In South Africa everyone drives on the wrong side of the road, meaning we are dealing with left-hand traffic; also speed bumps are widely in use to calm traffic (however you won’t find any caution signs to alert you of speed bumps ahead)! And ohh ja, traffic lights are called “robots” – so if you read something like “robot ahead”, this does not mean that R2-D2 is waiting to greet you.

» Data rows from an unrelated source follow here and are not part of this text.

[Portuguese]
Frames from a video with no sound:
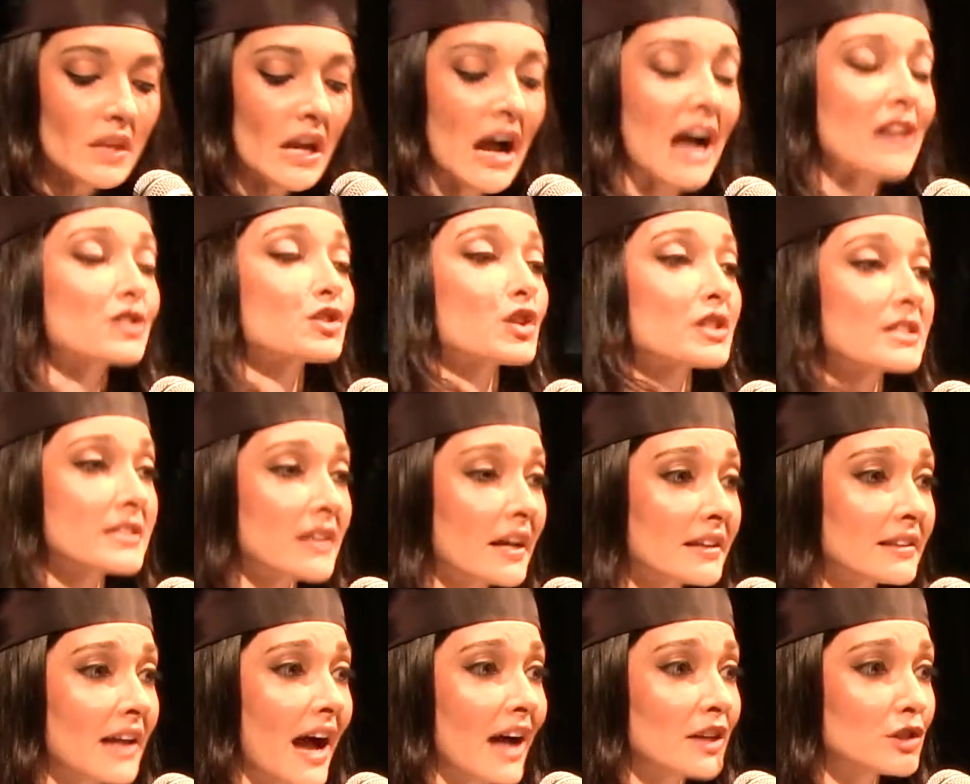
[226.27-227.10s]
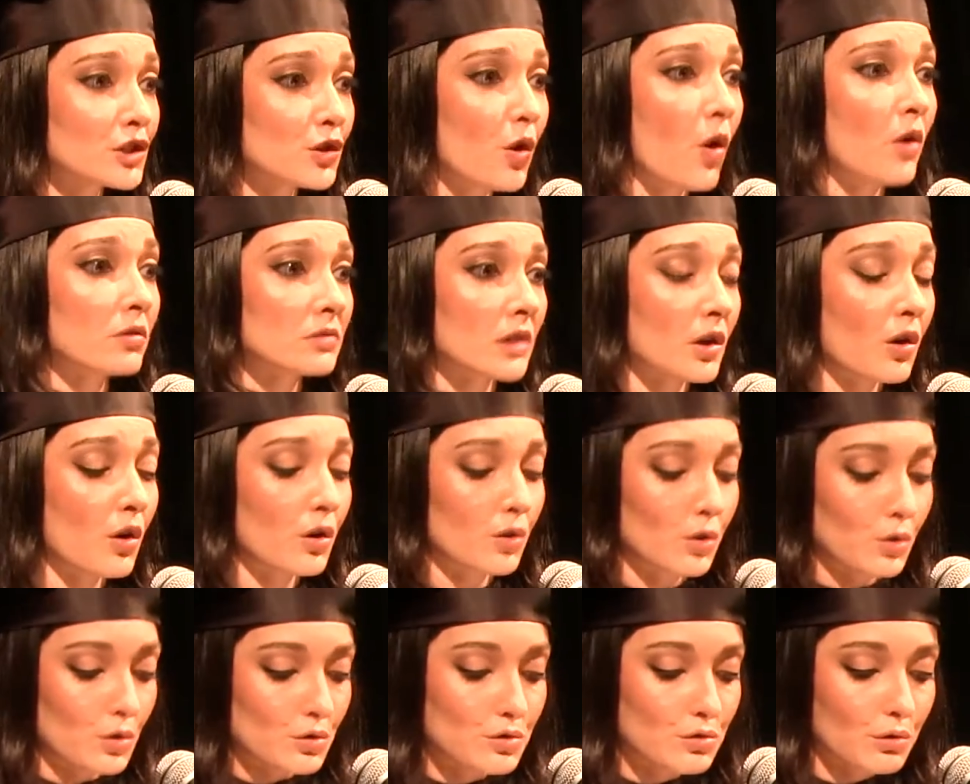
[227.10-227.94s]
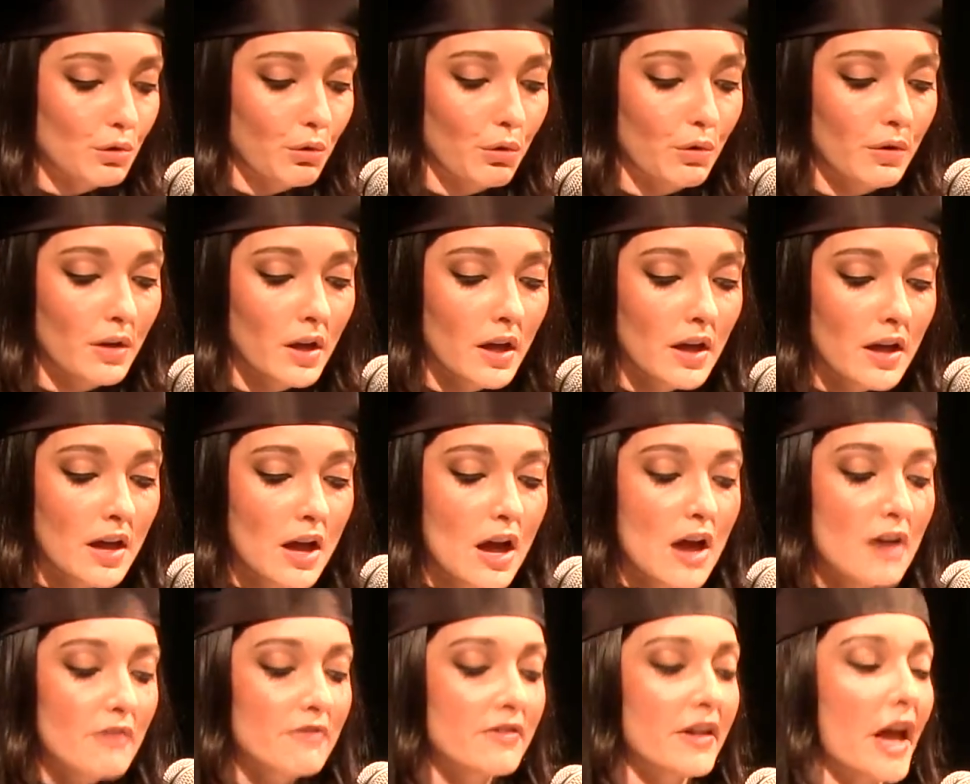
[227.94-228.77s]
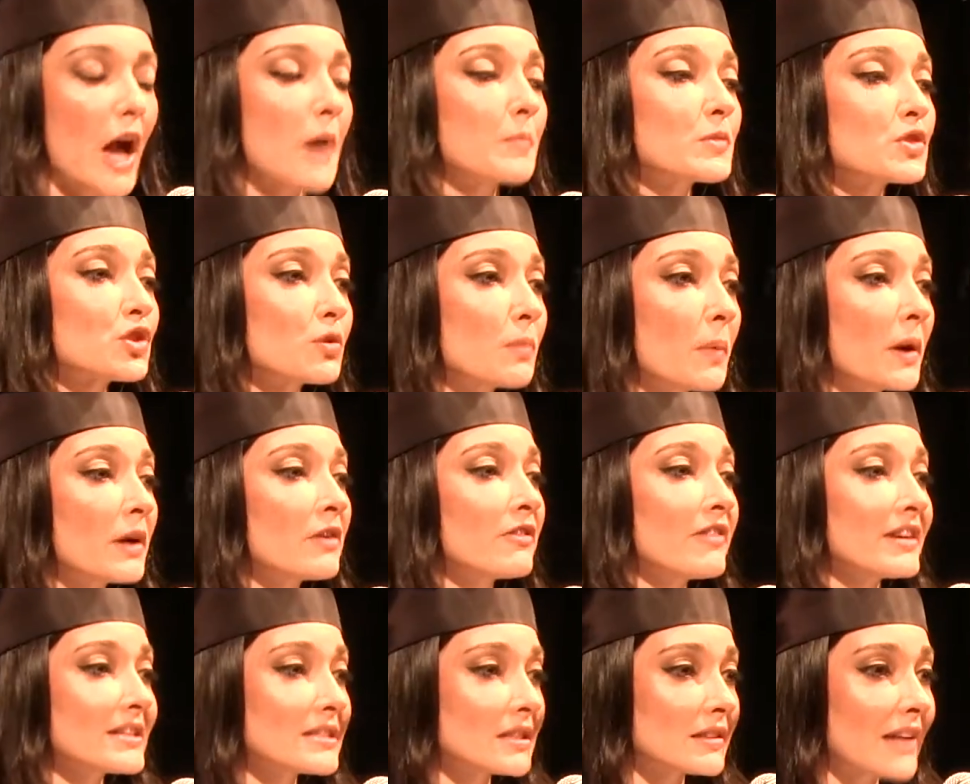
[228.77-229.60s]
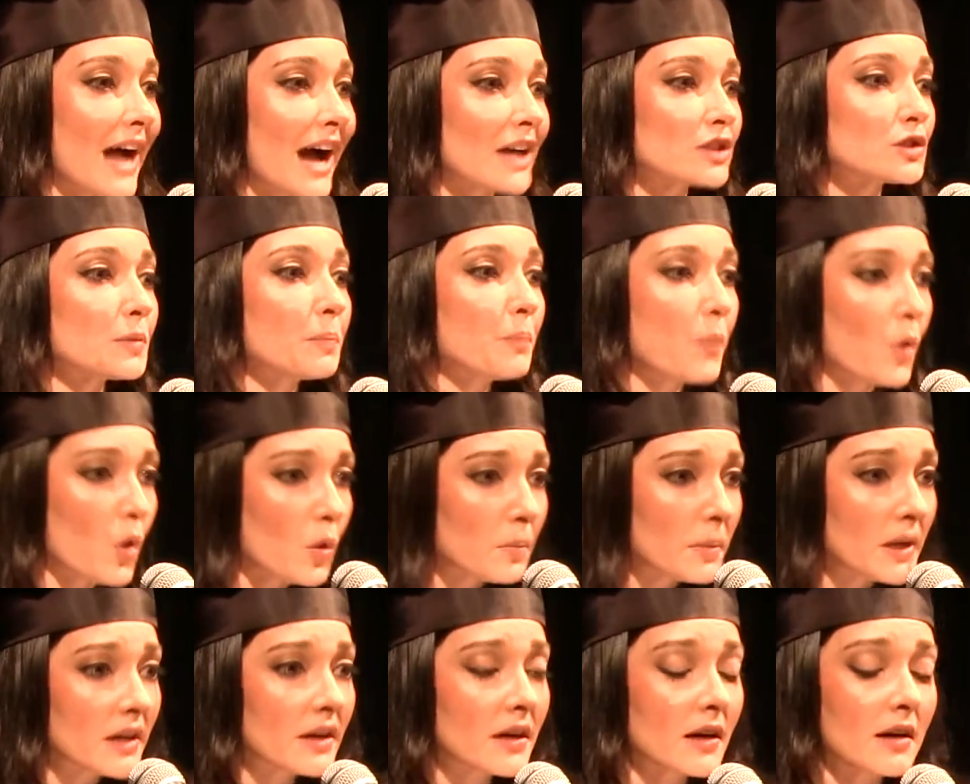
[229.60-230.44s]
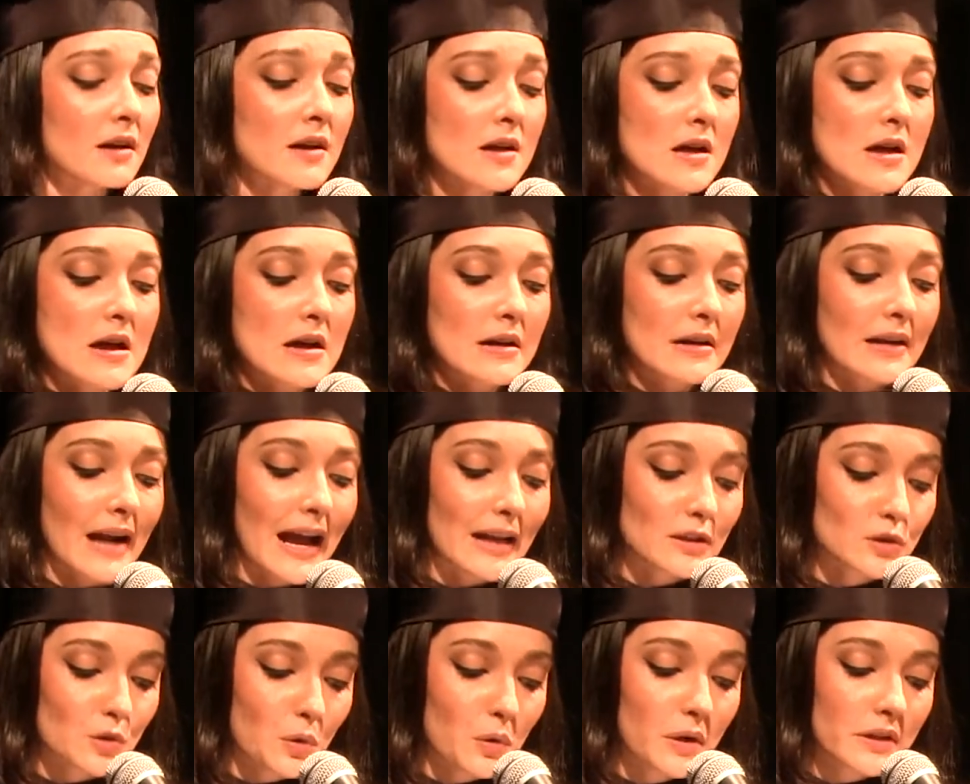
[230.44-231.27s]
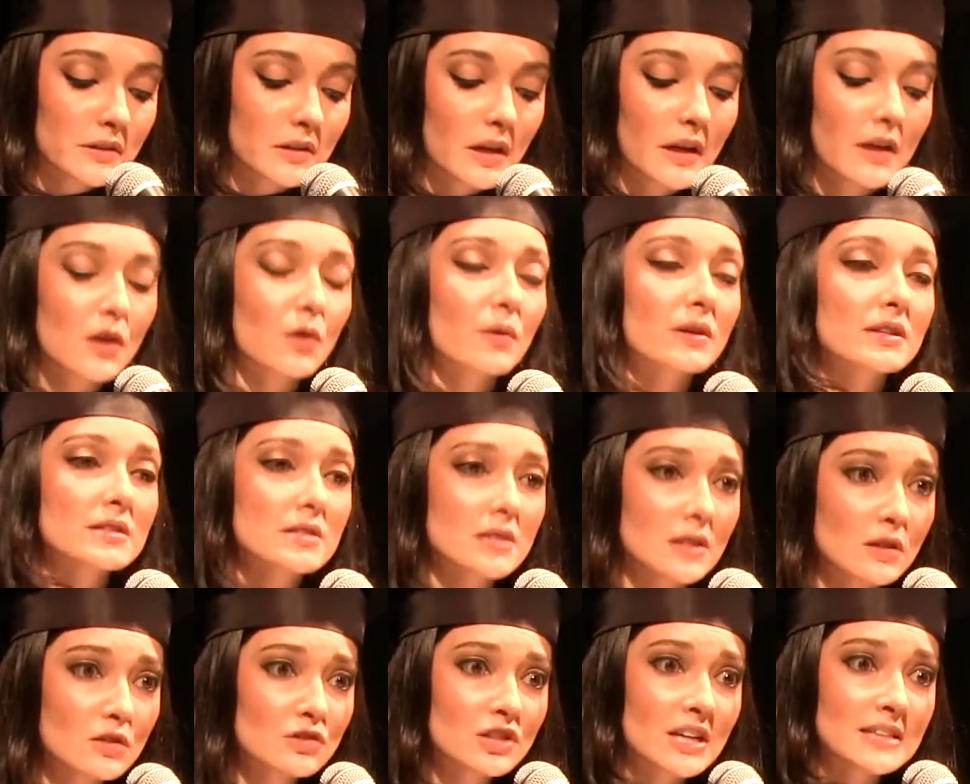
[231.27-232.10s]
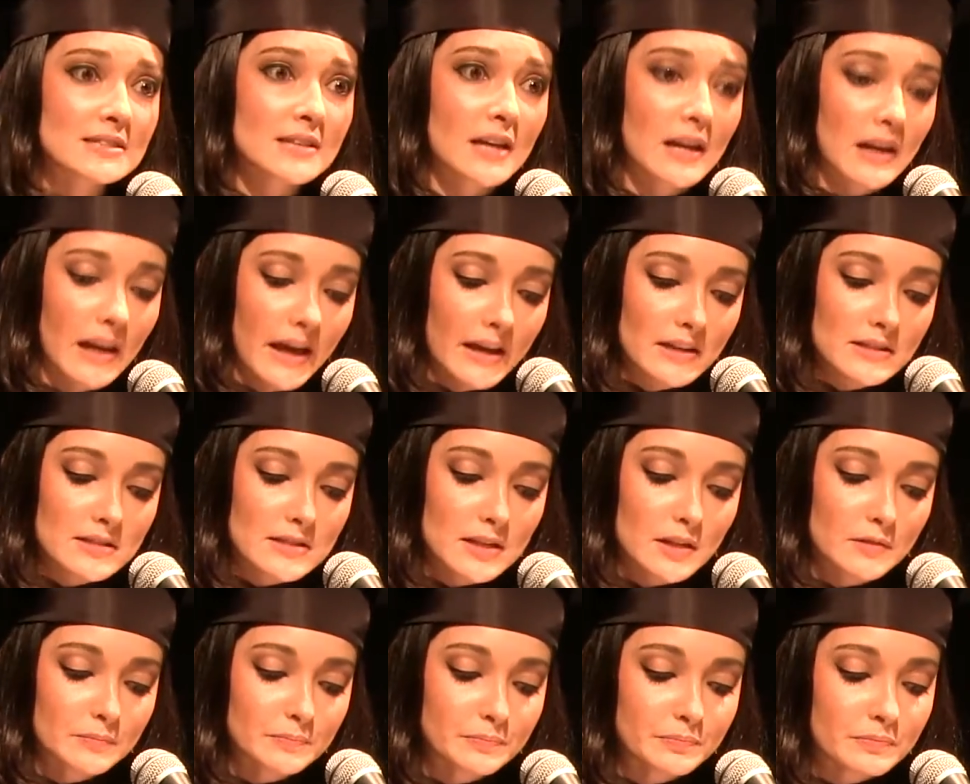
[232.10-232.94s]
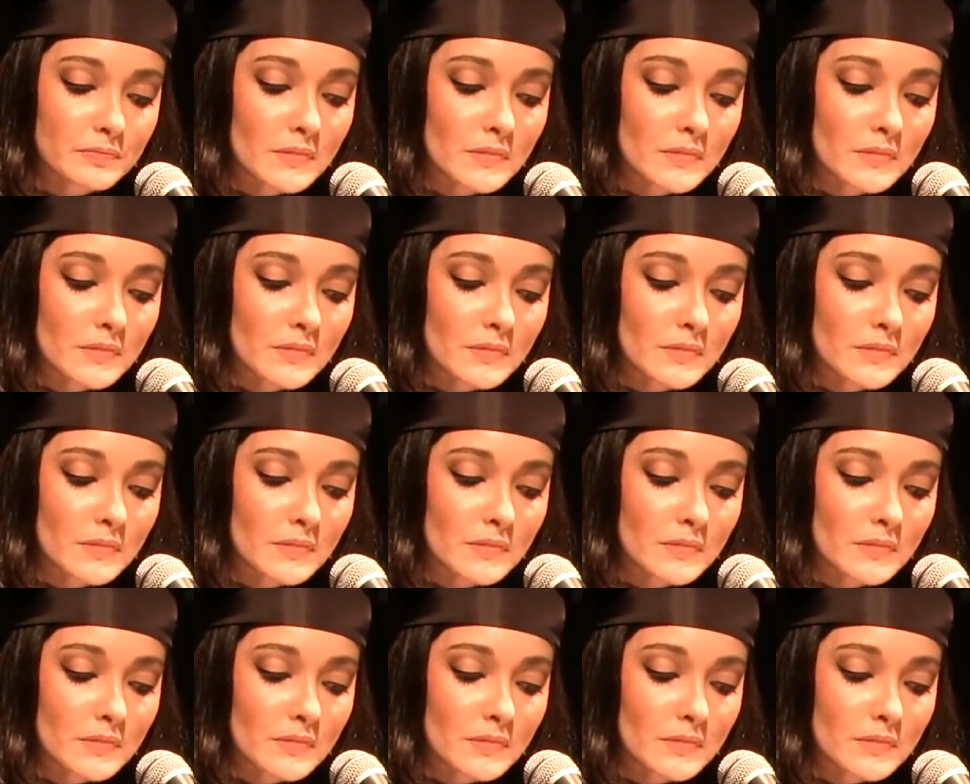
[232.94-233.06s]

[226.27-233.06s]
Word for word: A sociedade conta conosco. Viemos de uma universidade pública, gratuita e com ensino de excelênciaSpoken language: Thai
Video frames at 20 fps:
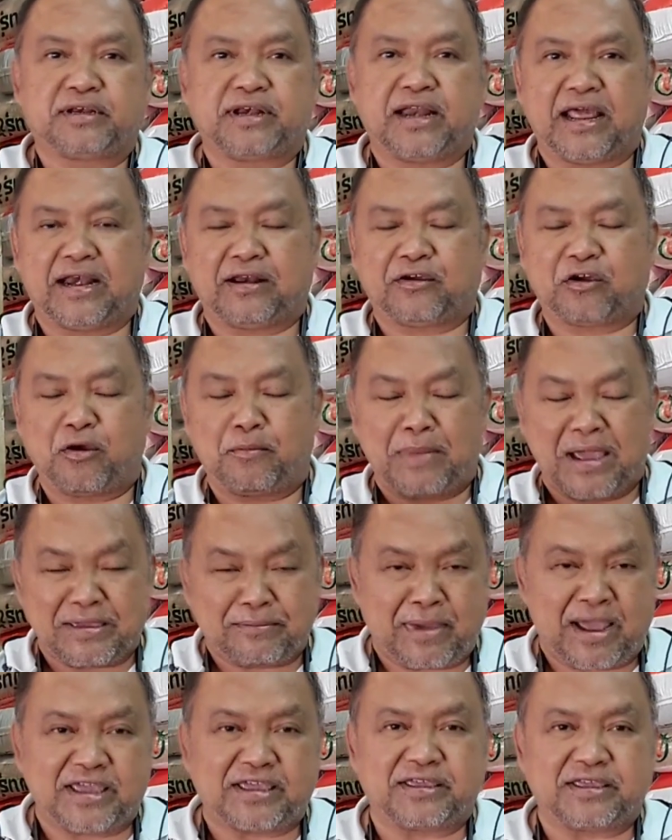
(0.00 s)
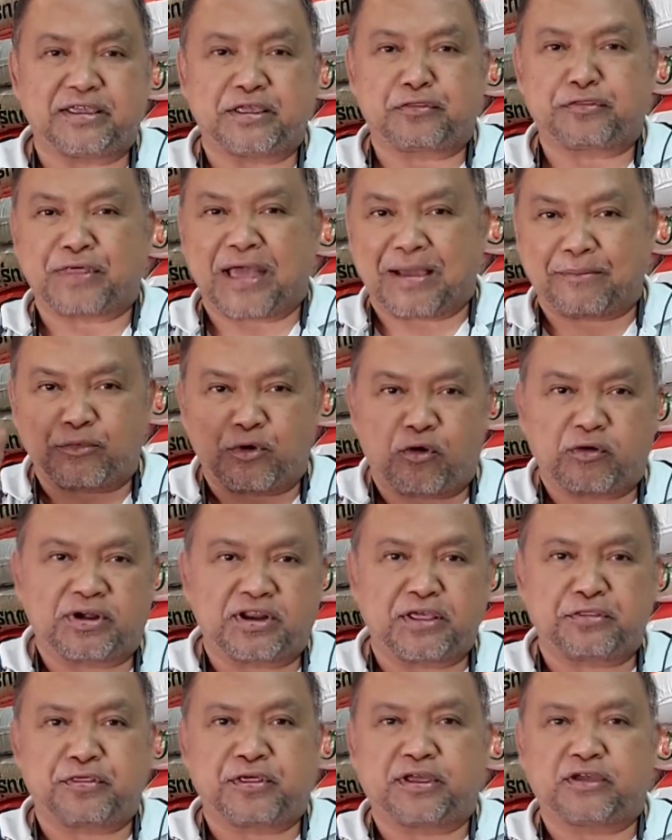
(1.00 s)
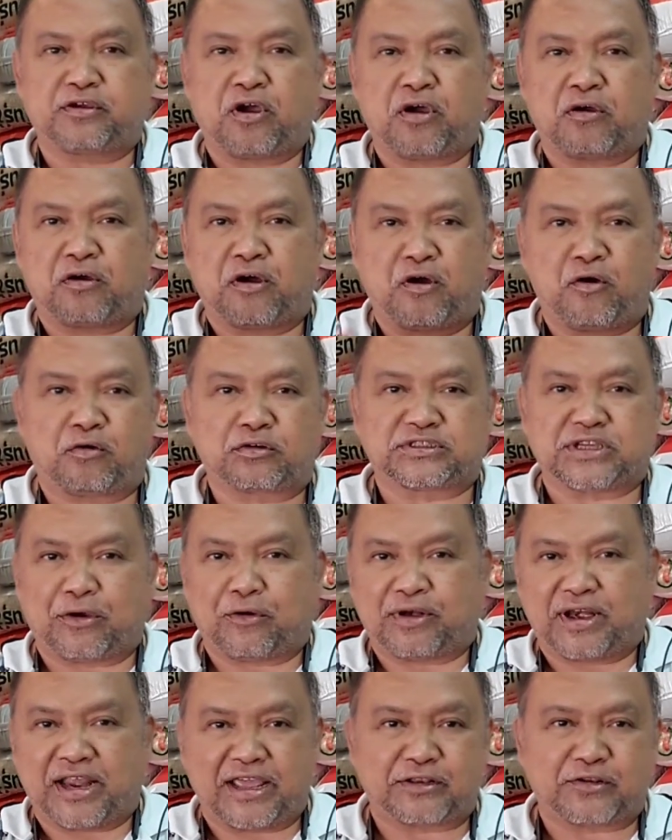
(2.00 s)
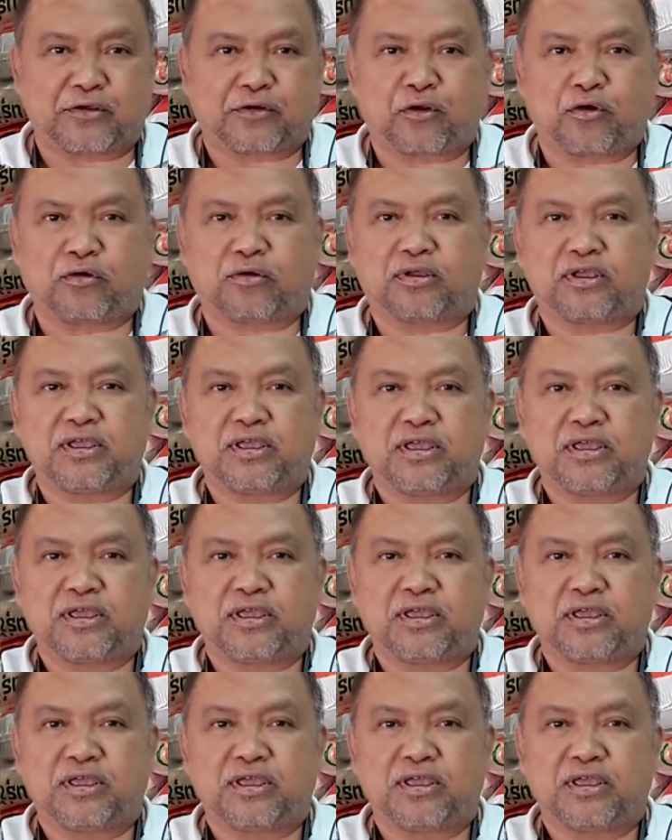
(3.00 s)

นะแล้วก็ใบไหม้อีก 3 โรคนี้ซึ่งกองขอหกจะอ่อนแอต่อโรค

The three most important rules:
    • All vehicles must stop at a four-way intersection with a stop sign – whichever vehicle stops first has priority
    • Roundabouts – remember: left-hand traffic – so circulation is clock-wise – and indicate when entering and exiting the roundabout
    • And watch out for all of those pedestrians
Speed limits:
    • In towns: 60 km/h
    • On provincial roads: 100 km/h
    • On freeways: 120 km/h
Speed controls and speed traps are quite common and fines for violating speed limits are heavy.
Visitors Visa
Visitors from Germany, Austria or Switzerland must have a passport valid for 30 more days after the return from South Africa. You also need to have a return ticket proving your day of departure from South Africa (a print-out of your e-ticket is sufficient). The visa is valid for 90 days and your passport should also have at least two unused visa pages. Children must carry their own children’s passport and an unabridged birth certificate; children travelling alone or with one parent should carry a consent letter for the trip.
Whale Watching
The best time for whale watching is from September to October and Hermanus is “the best land based whale watching spot”. Other hot spots are Simon’s Town and Muizenberg. Hermanus Bay which is roughly 130km from Cape Town is the nursery for many south whales and Hermanus also has the only whale crier in the world informing the tourists where whales can be seen. The southern right whale is the most common whale found here and every once in a while you can even spot one in Camps Bay.
Wine Tasting
Another experience not to be missed is a visit to the Cape wine-lands: do a wine-tasting and learn about the reds, whites and excellent bubblies of the region. Superb wine farms set against majestic mountain backdrops offer fantastic wine-tasting combined with excellent restaurants. South Africa is ranked the seventh largest wine producer world-wide. Employing close to 300.000 workers, the wine industry is an important component of the economy. South African sparkling wine made by traditional Champagne method is called “Cap Classique” or “Bubbly” – and make sure not to miss out on the Franschhoek Champagne Festival on the first week-end in December!
Time Zone
South Africa Standard Time is two hours ahead of Greenich Meantime. South Africa does not utilize Daylight Saving Time, meaning that there is no time difference in summer and during German winter time, South Africa is one hour ahead.